Question

The de-Broglie wavelength of a neutron at $ {{27}^{o}}C $ is $ \lambda $ . What will be its wavelength at $ {{927}^{o}}C $ ?

Answer 1

Hint: De Broglie reasoned that matter, like light, may exhibit wave-particle duality, because light can behave both as a wave and as a particle (it contains packets of energy $ hv $ ).
The de Broglie waves exist as a closed-loop in the case of electrons travelling in circles around the nuclei in atoms, thus they can only exist as standing waves and fit evenly around the loop.

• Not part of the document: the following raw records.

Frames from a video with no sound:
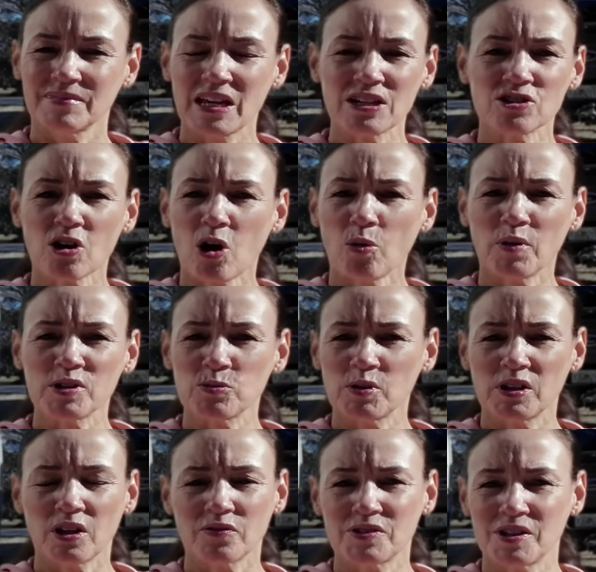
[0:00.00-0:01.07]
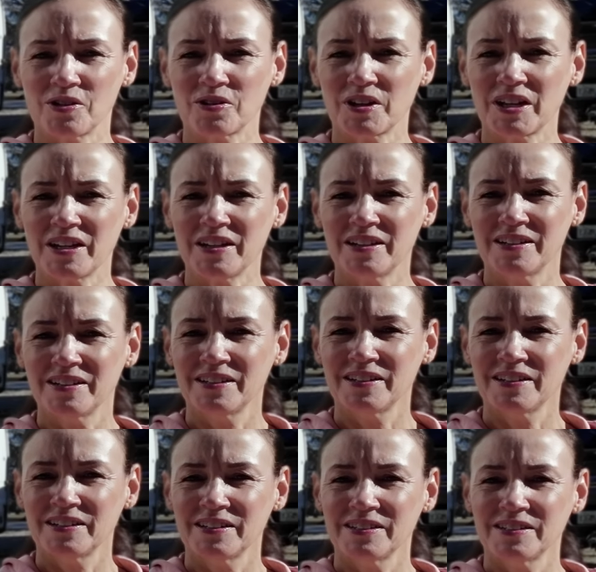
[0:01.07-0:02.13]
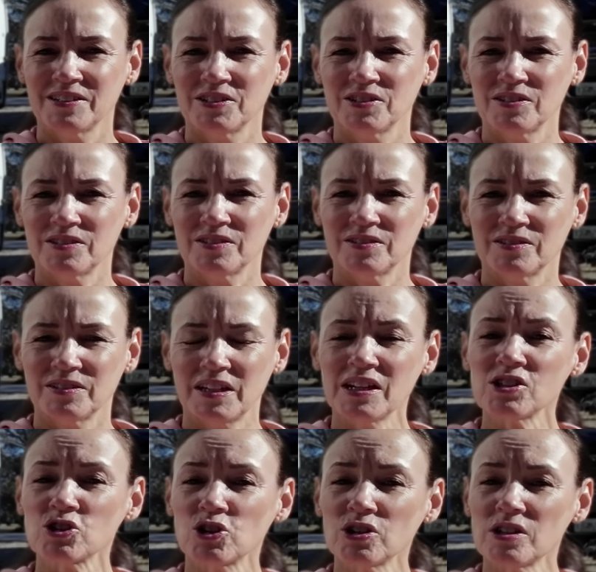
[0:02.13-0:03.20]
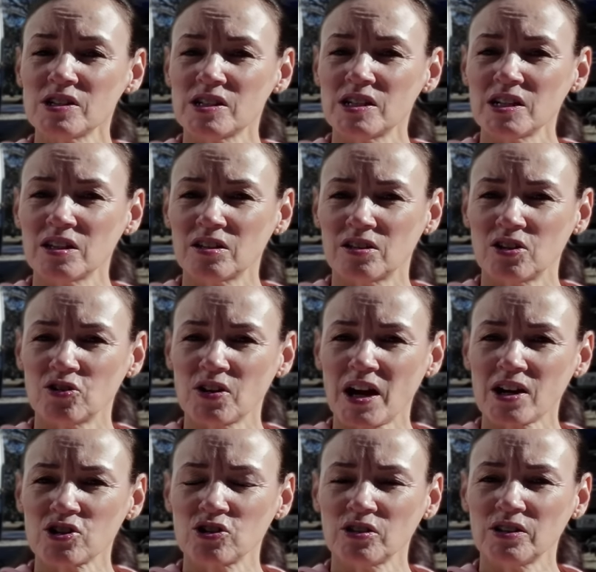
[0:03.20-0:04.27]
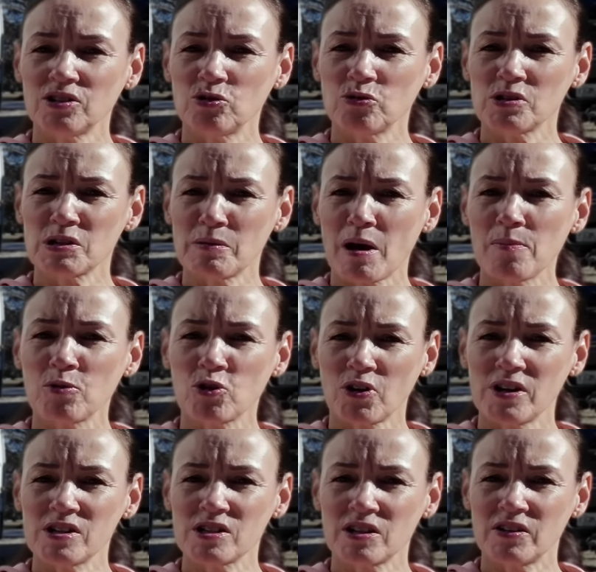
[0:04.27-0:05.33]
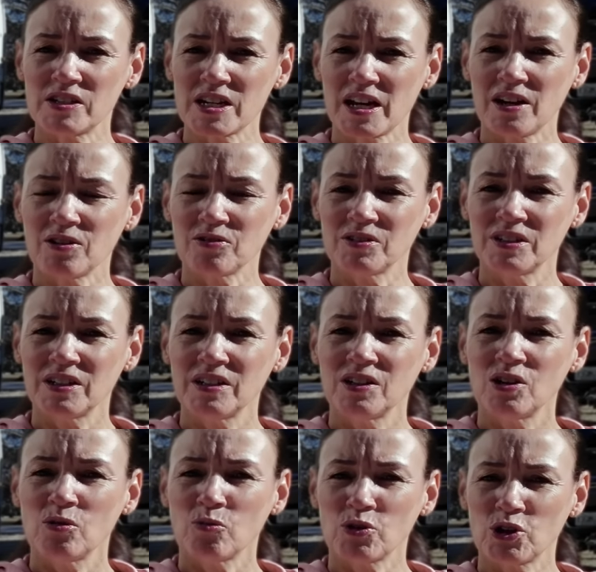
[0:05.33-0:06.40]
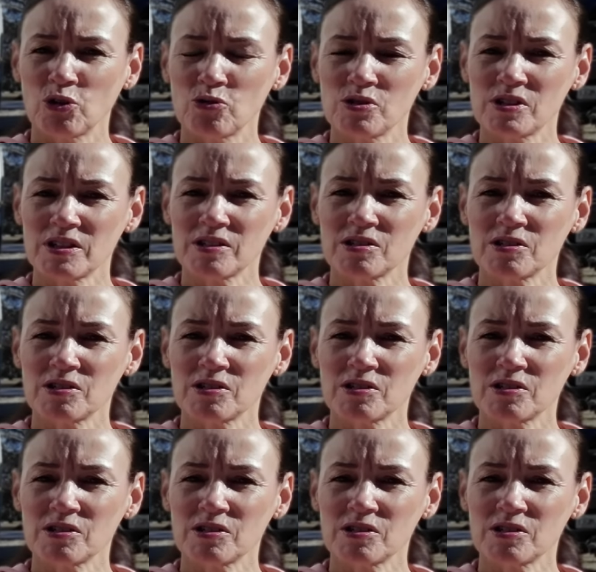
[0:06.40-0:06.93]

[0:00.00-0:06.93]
as we, always, we love Cedar Key. Yes. And it's good to see that they're actually doing some upgrades in the town. Yeah. We're noticingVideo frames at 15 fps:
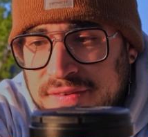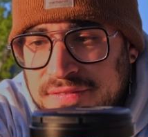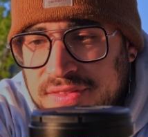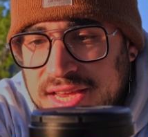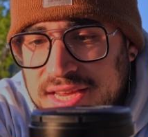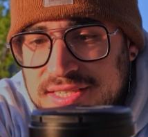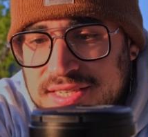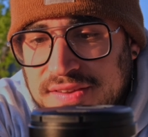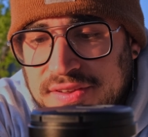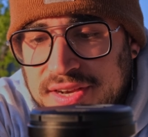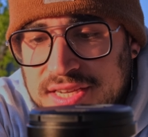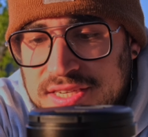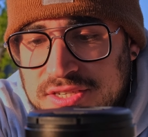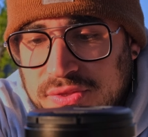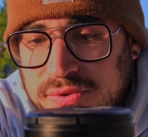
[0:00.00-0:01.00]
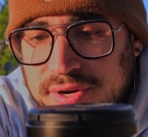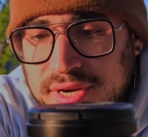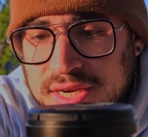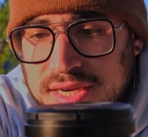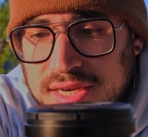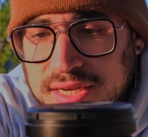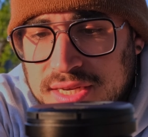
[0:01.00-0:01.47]
the
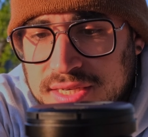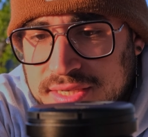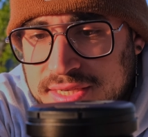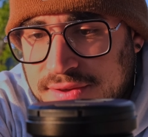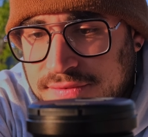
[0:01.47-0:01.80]
A7S3. It does have a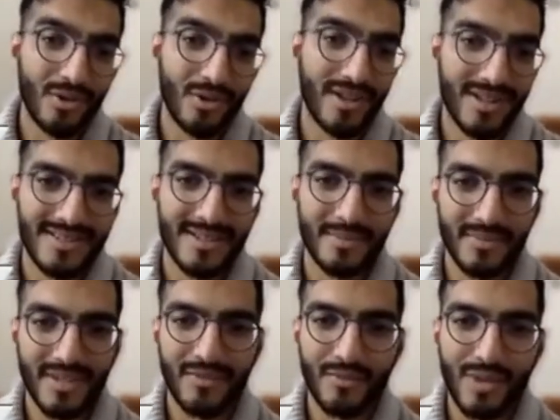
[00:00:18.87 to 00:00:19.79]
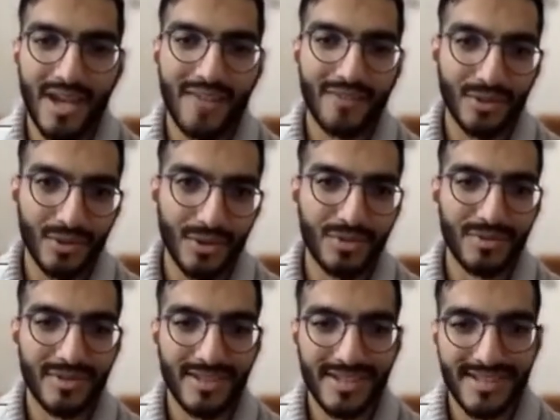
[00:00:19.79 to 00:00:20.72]
learn something if we haven't gone
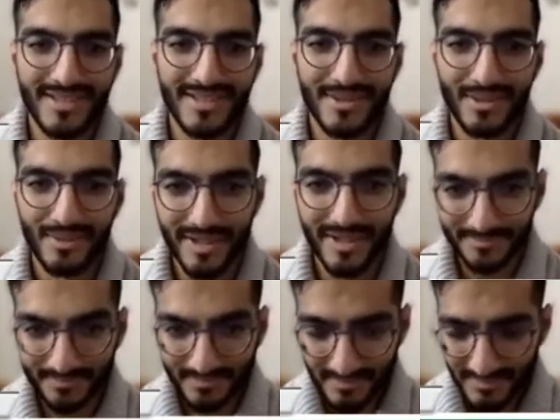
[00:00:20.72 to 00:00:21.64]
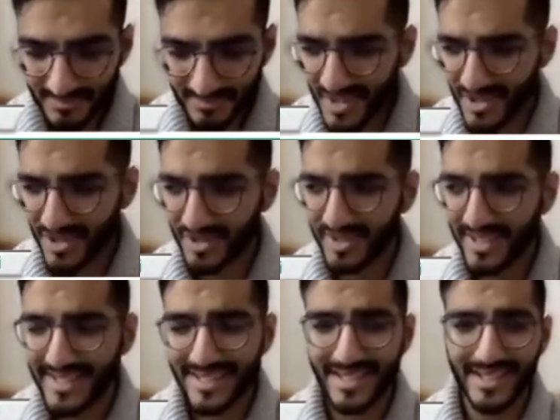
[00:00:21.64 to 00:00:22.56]
through the lessons already. So
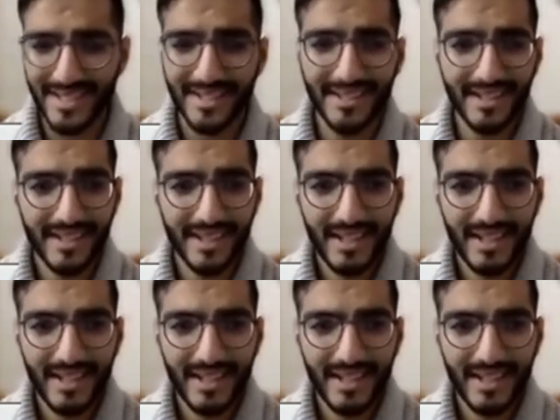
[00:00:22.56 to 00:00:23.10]
the next slide,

As a result of this need, atoms' electrons orbit the nucleus in specific configurations, or states, known as stationary orbits.
 $ {{\lambda }_{neutron}}\alpha \dfrac{1}{\sqrt{T}} $ .

Complete answer:
The wavelength of a periodic wave is its spatial period, or the distance over which the wave's form repeats. It's the distance between two adjacent corresponding points of the same phase on the wave, such two adjacent crests, troughs, or zero crossings, and it's a feature of both travelling and standing waves, as well as other spatial wave patterns.
The square root of the mean of squares of the velocity of individual gas molecules is the root mean square velocity (RMS value). The arithmetic mean of the velocities of various molecules in a gas at a particular temperature is called average velocity.
Root mean square speed is given as $ \mathrm{v}_{\mathrm{rms}}=\sqrt{\dfrac{3 \mathrm{kT}}{\mathrm{m}}} $
Most probable speed is given as $ \mathrm{v}_{\mathrm{mp}}=\sqrt{\dfrac{2 \mathrm{kT}}{\mathrm{m}}} $
Average speed is given as $ \mathrm{v}_{\mathrm{av}}=\sqrt{\dfrac{8 \mathrm{kT}}{\pi \mathrm{m}}} $
From the above concepts it is understood $ \mathbf{v}_{\text {rms }} $ of gas molecule $ \propto \sqrt{T} $
According to the de-Broglie equation $ \lambda =\dfrac{\text{h}}{\text{mv}}=\dfrac{\text{h}}{\text{m}\times \text{K}\sqrt{\text{T}}} $ where K is a constant
So, $ \lambda \propto \dfrac{1}{\sqrt{\mathrm{T}}} $
 $ \lambda_{\text {neutron }} \alpha \dfrac{1}{\sqrt{T}} $
Here $ {{T}_{1}}={{27}^{o}}C=27+273=300K $
 $ {{T}_{2}}={{927}^{o}}C=927+273=1200K $
Upon substituting
 $ \Rightarrow \dfrac{\lambda_{1}}{\lambda_{2}}=\sqrt{\dfrac{T_{2}}{T_{1}}} $
 $ \Rightarrow \dfrac{\lambda_{1}}{\lambda_{2}}=\sqrt{\dfrac{273+927}{273+27}} $
 $ \Rightarrow \dfrac{\lambda_{1}}{\lambda_{2}}=\sqrt{\dfrac{1200}{300}} $
 $ \Rightarrow \dfrac{\lambda_{1}}{\lambda_{2}}=2 $
 $ {{\lambda }_{2}}=\dfrac{{{\lambda }_{1}}}{2} $ .

Note:
A wave's wavelength is determined by the medium through which it travels (for example, vacuum, air, or water). Sound waves, light waves, water waves, and periodic electrical impulses in a conductor are all examples of waves. A sound wave is a change in air pressure, whereas the intensity of the electric and magnetic fields varies in light and other electromagnetic radiation. Variations in the height of a body of water are known as water waves. Atomic locations change in a crystal lattice vibration.